Cette semaine, Fitch a rétrogradé l'une des divisions de Signa, Signa Development, au rang de "junk".

"D'autres entités du groupe Signa ont mis fin à des projets et rencontrent des difficultés de financement en raison de l'évolution de l'environnement des taux d'intérêt, du financement bancaire et des évaluations", a déclaré Fitch.

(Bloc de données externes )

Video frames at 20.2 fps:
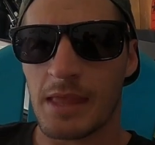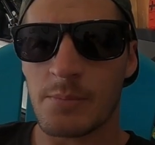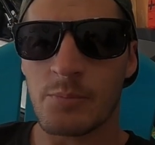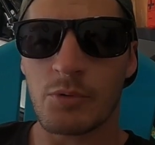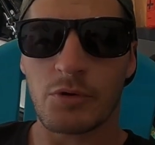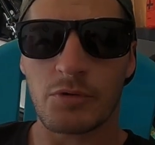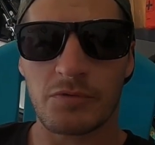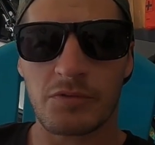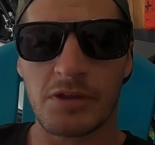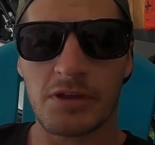Hey,
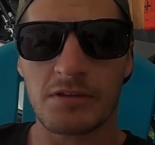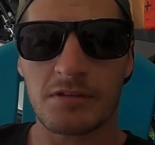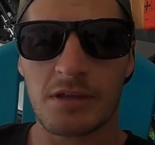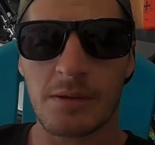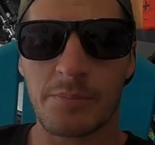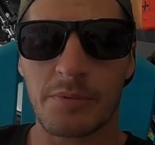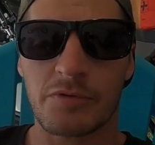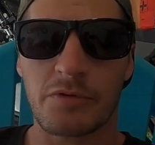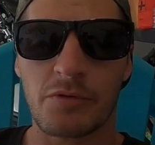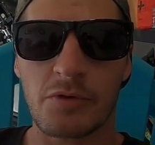buenos dias,
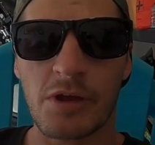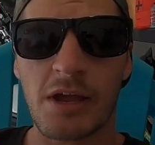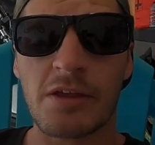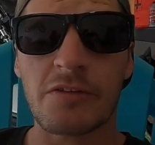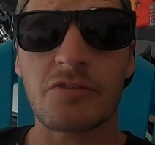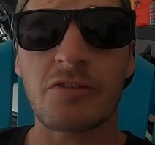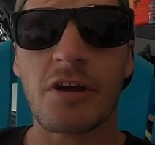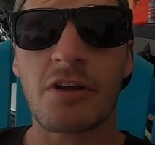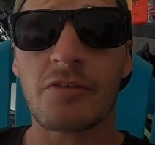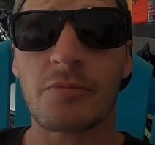que paso you
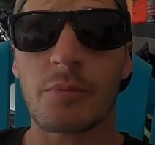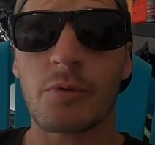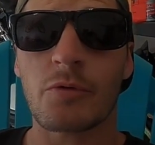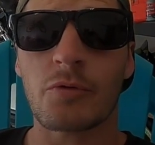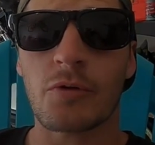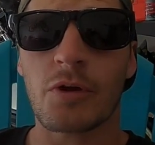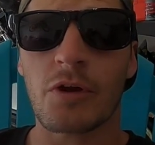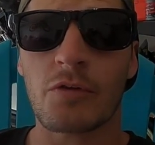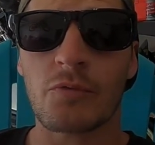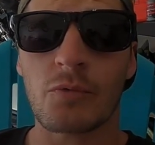guys? Jon's
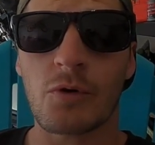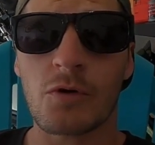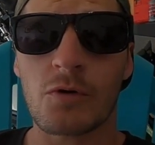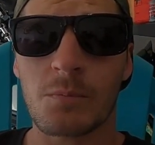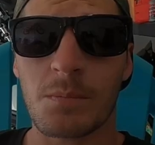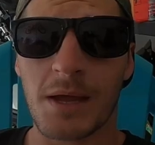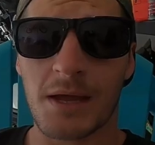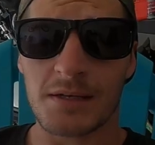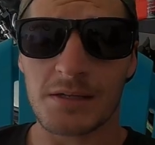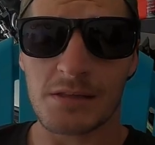Moto Garage.
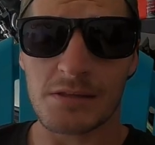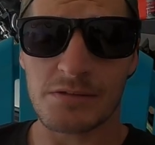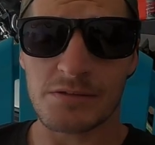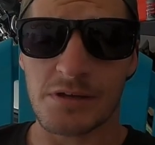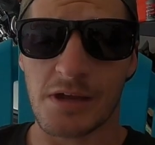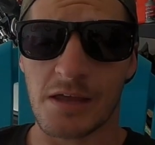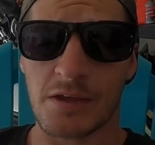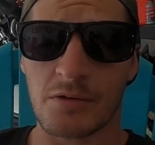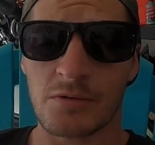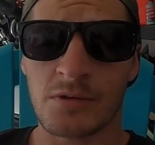Welcome back to the
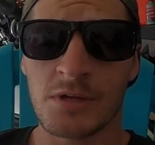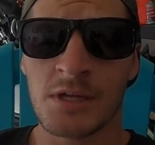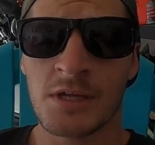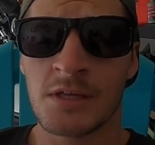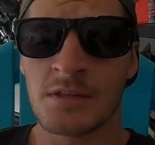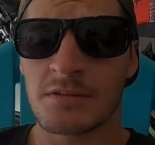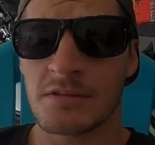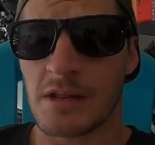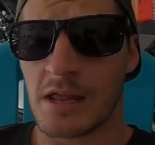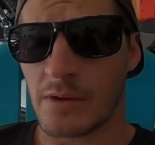channel.
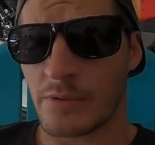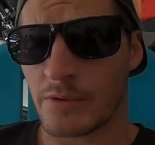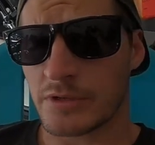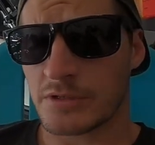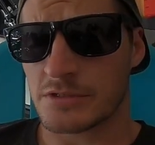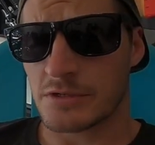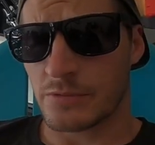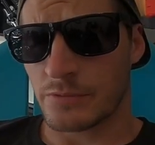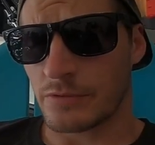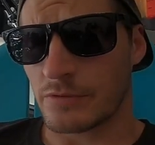Today I want
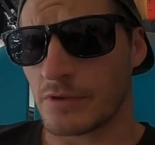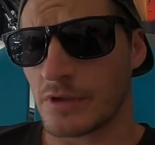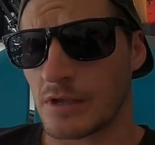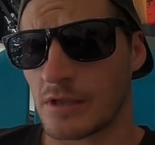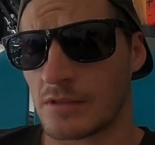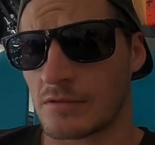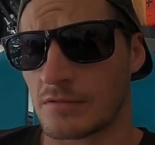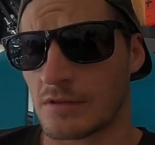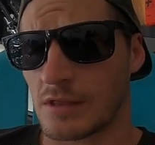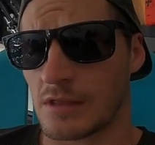to share with you
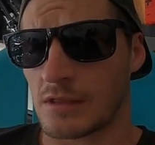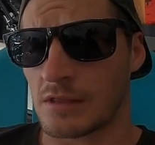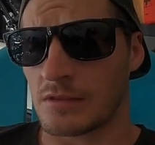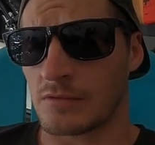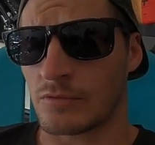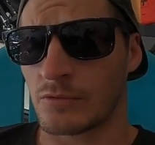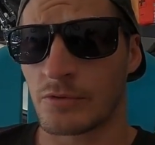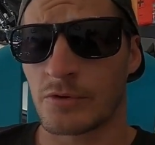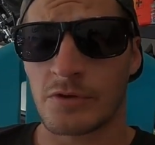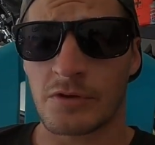guys a
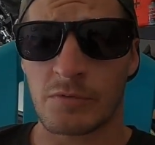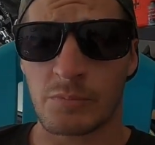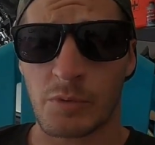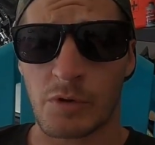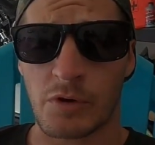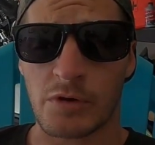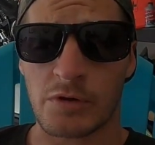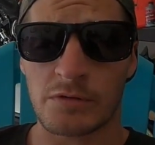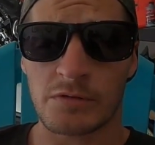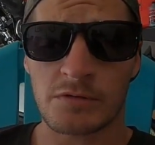learning
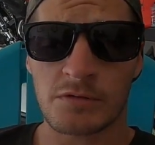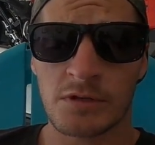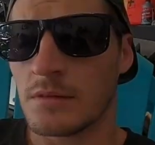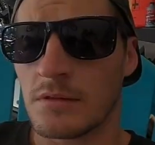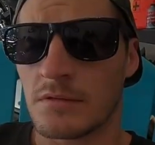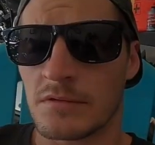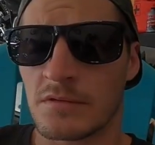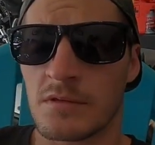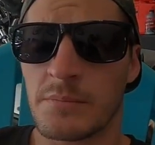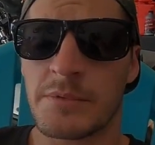experience.
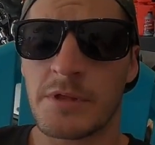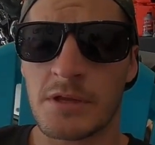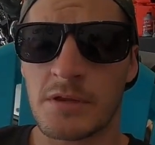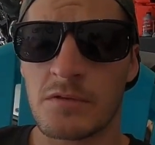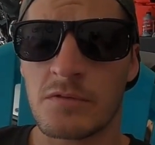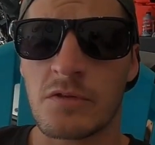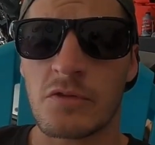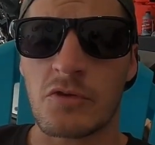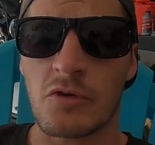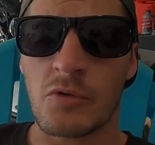This is something I
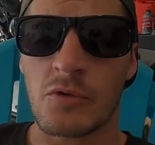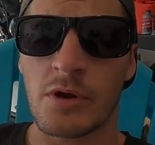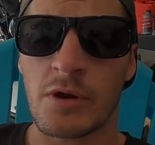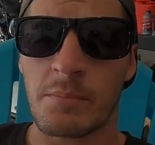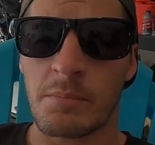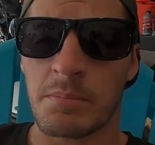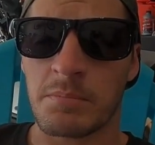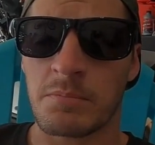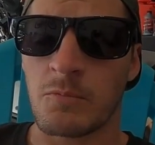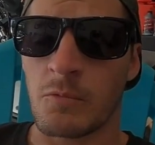used to do when
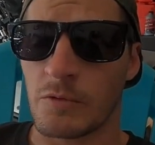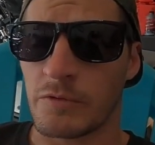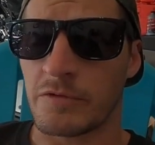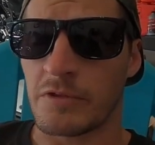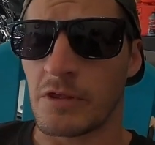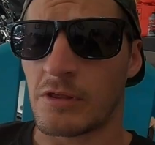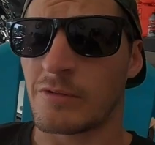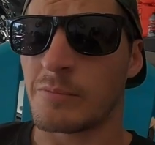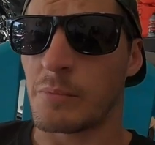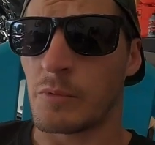I was
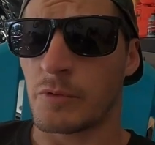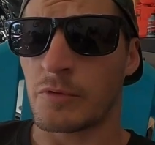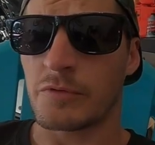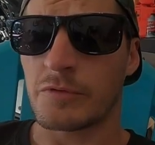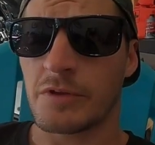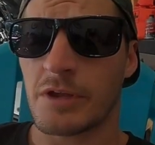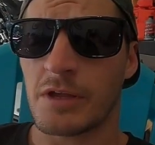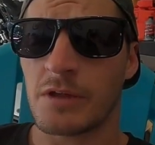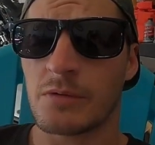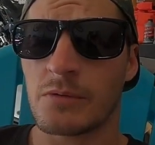selling
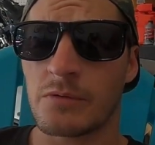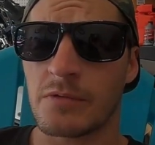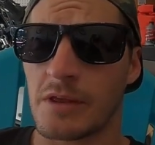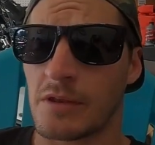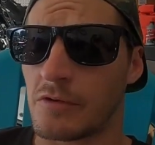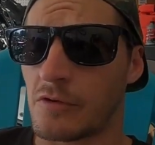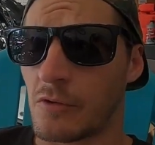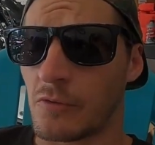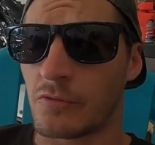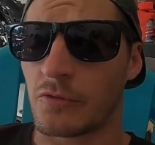motorcycles.
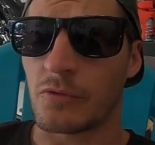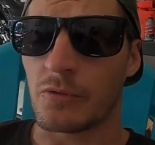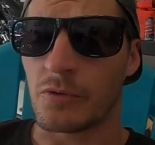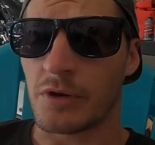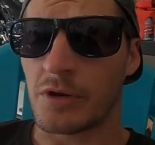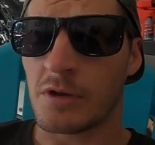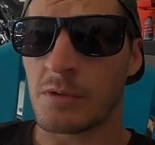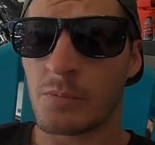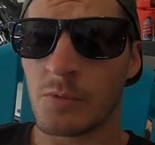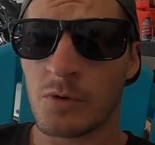I don't do it
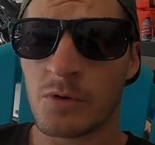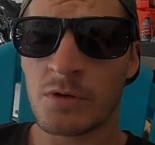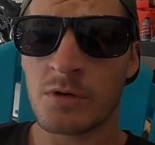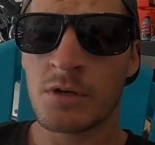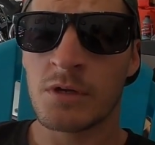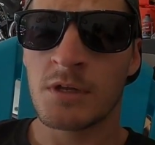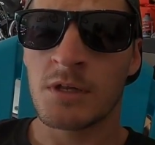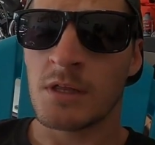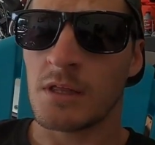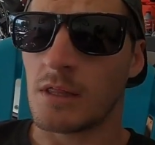anymore.
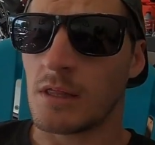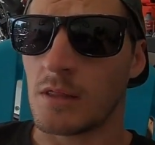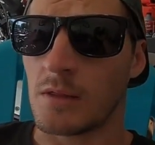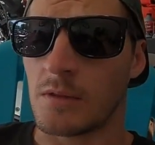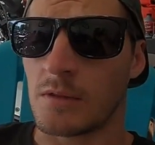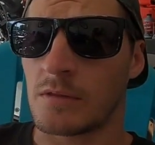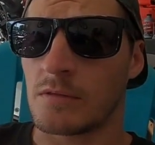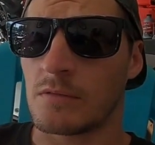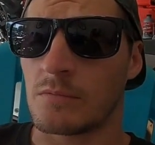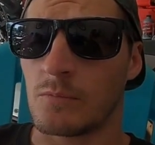
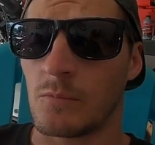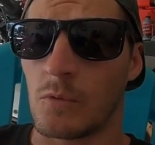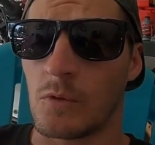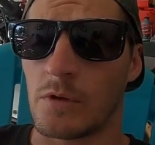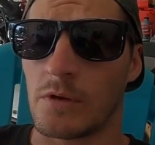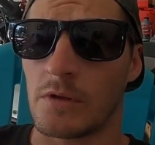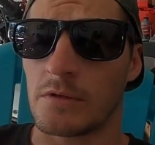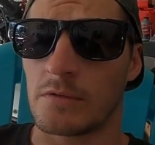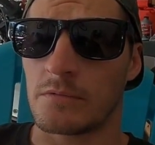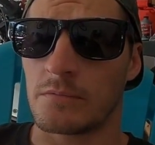It
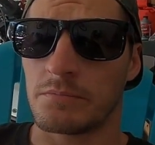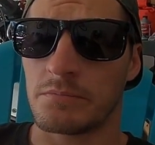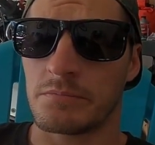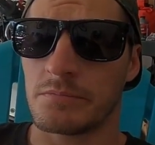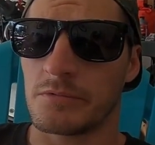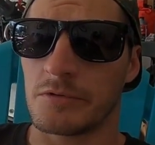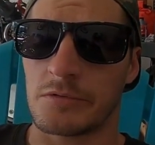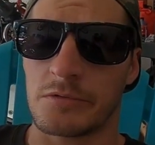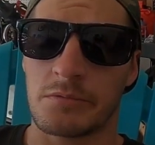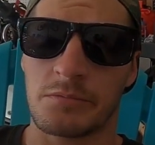was
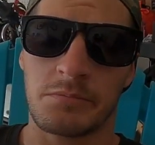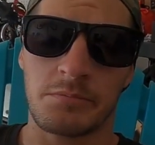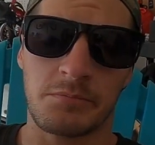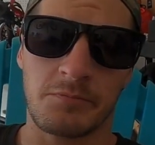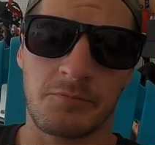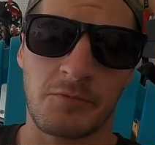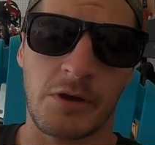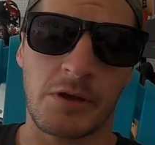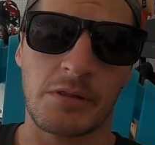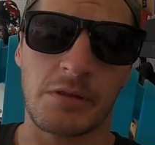just
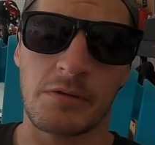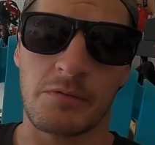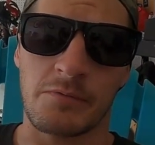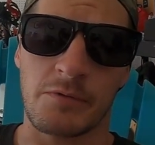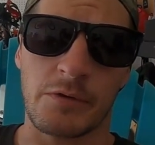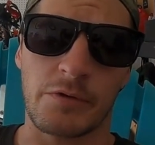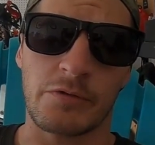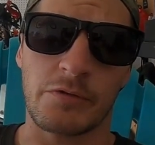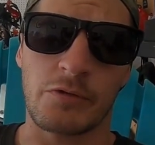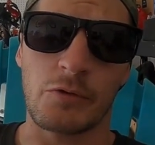frankly
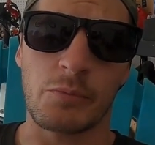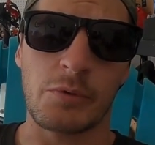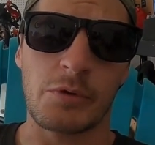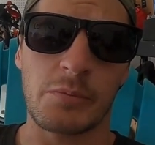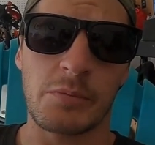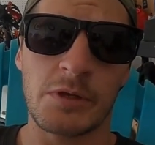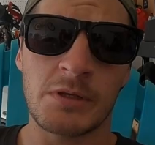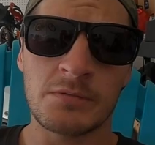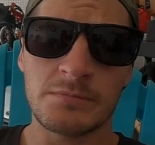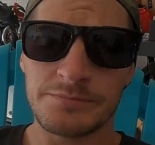very stupid of me.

"Les fournisseurs impayés et les bailleurs de fonds bancaires d'autres entités Signa peuvent contaminer et perturber les projets et le financement de Signa Development", a ajouté l'agence.

Le prix de l'obligation 2026 de Signa Development s'est effondré au cours des deux dernières semaines.

QUI SONT LES PRINCIPAUX INVESTISSEURS DE SIGNA ?

Benko restera le principal actionnaire.

Hans Peter Haselsteiner, le fondateur de l'entreprise de construction autrichienne Strabag, est un actionnaire important, selon une déclaration, et le détaillant allemand d'animaux de compagnie Torsten Toeller l'est également, selon son bureau familial.

Ernst Tanner, président de la société suisse de chocolat Lindt & Spruengli, est un investisseur important, mais il n'a pas répondu immédiatement à une demande concernant le statut actuel de sa participation.

QUI SONT LES AUTRES BAILLEURS DE FONDS ?

Une présentation interne de 76 pages consultée par Reuters mentionne près de 40 prêteurs et compagnies d'assurance en tant qu'"investisseurs et partenaires financiers". Elle n'est pas datée mais contient des données de 2019.

Parmi eux figurent Allianz, la compagnie d'assurance Ergo de Munich Re, BNP Paribas, des banques autrichiennes, dont la RBI, et certaines caisses d'épargne allemandes. Allianz et Ergo ont refusé de commenter, RBI a déclaré que ses prêts immobiliers commerciaux étaient "très bien garantis", tandis que les autres n'ont pas répondu.

En Allemagne, la Deutsche Bank a été le co-responsable d'une obligation Signa vendue en 2021, et le département immobilier de la Commerzbank est devenu l'année dernière co-investisseur dans le gratte-ciel de Signa à Hambourg. La Deutsche Bank s'est refusée à tout commentaire et Commerz Real a déclaré que son investissement était relativement modeste.

Le régulateur allemand BaFin et la Banque centrale européenne (BCE) ont demandé aux banques de détailler leur exposition à Signa, a déclaré une personne ayant connaissance du dossier, confirmant des rapports de presse.

La BCE n'a pas fait de commentaire sur Signa et s'est référée à une lettre adressée mardi par le superviseur en chef Andrea Enria à un législateur allemand au sujet des "inquiétudes" concernant les prêts immobiliers.

QUI EST LE NOUVEAU PRÉSIDENT ?

Arndt Geiwitz, un expert en restructuration connu pour son rôle dans les procédures d'insolvabilité des grands magasins Galeria Kaufhof-Karstadt et de la chaîne de pharmacies Schlecker.